An audio feature is any measurable aspect of a sound, which may include melodic shape, rhythm, texture and timbre. Most feature extraction libraries focus on numerically quantifiable features. Existing libraries include Aubio, which extracts pitch, beat, and onsets; jAudio, which is a customizable and optimized feature extractor written in Java; CLAM, which is a larger framework for audio applications including feature extraction; and Marsyas and Maate which also provide additional functionality like file/audio i/o in addition to feature extraction.
LibXtract intends to be able to efficiently extract all of the MPEG-7 and Cuidado features. Extraction is done in a hierarchical manner, so that processes are not duplicated and new features can be created easily from building blocks. Calls to LibXtract use an array of function pointers which take an array of input data, its size, an argument vector (dependent on each feature), and an output sample array as arguments. Features may return a scalar, a vector, or be time-based (delta features). The input data may be time-domain audio samples, spectral data, or something else, depending on the feature extractor. FFTW is used for FFTs.
Programs using LibXtract include Sonic Visualizer's Vamp plugin API, which provides a UI for extracting and visualizing information in audio signals; Pure Data and Max/MSP, which allows for real-time feature extraction in audio processing and analysis patches; and SuperCollider, which has individual unit generators for LibXtract's features.
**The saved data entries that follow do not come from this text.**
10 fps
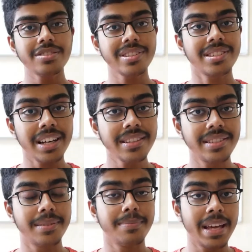So I
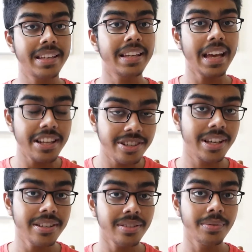started making
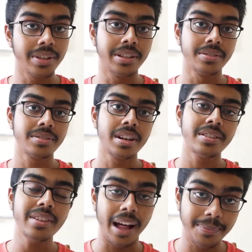educational videos
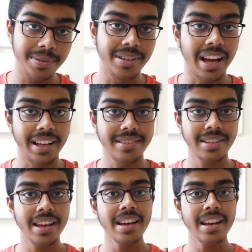to help you guys.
LibXtract is meant for low-level features, but these features can serve as a basis for higher-level features like roughness, sharpness, loudness, instrument, and “danceability” by mapping the low-level features using a (typically machine learning-based) dimensionality reduction. This mapping can be done in real-time in the context of compositions, to apply processing based on high-level features. The high-level classification can also be a mapping to a multiple-dimension, continuous feature space.
LibXtract is fairly computationally efficient depending on the feature extraction task. The modular nature can make things slower if only one feature requires many steps to be calculated.